Some Little Bits: 2018

Wednesday, November 28, 2018

Making git on Windows behave with CRLF line endings

Git on Windows by default is a bit too clever for itself with line endings, typically having the config autocrlf=true

When I checkout a Linux/OSX repo that contains shell scripts that are used in a built Docker image - please leave line endings as LF as per the repo - don't convert to CRLF.

To achieve this for the entire repo, git clone like so:
git clone --config core.autocrlf=input <repo>

More info: https://git-scm.com/docs/git-config#git-config-coreautocrlf

Thursday, September 27, 2018

Serialising a RandomForestClassificationModel from PySpark to a SequenceFile on hdfs

Prior to Spark 2.0 the org.apache.spark.ml.classification.RandomForestClassificationModel doesn't have a save() method in it's Scala API as it doesn't implement the MLWritable interface.

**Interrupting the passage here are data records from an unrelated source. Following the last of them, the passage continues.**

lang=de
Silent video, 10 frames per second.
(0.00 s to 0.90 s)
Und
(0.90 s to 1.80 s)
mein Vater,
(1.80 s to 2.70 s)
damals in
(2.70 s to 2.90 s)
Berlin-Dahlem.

If it did, then from PySpark we could easily call this like so:
lrModel._java_obj.save(model_path)
loaded_lrModel_JVM = sqlContext._jvm.org.apache.spark.ml.classification.LogisticRegressionModel.load(model_path)
loaded_lrModel = LogisticRegressionModel(loaded_lrModel_JVM)

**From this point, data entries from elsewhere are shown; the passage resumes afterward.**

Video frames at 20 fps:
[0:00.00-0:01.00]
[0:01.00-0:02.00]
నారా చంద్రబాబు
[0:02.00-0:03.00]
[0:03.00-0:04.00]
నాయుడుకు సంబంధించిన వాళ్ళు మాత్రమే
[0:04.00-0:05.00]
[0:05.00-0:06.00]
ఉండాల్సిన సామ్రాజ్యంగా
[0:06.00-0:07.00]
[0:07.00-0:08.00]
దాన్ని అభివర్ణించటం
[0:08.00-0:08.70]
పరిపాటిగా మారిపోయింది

(Note that this issue doesn't apply to the older deprecated org.apache.spark.mllib.tree.model.RandomForestModel from Spark MLlib which does have a save() method in v1.6)

This is a problem as my current client is constrained to using Spark v1.6

rdd.saveAsObjectFile() is an alternative way to serialise/deserialise a model using the Hadoop API to a SequenceFile.

Here is the relatively simple Scala approach:
// Save
sc.parallelize(Seq(model), 1).saveAsObjectFile("hdfs:///some/path/rfModel")

// Load
val rfModel = sc.objectFile[RandomForestClassificationModel]("hdfs:///some/path/rfModel").first()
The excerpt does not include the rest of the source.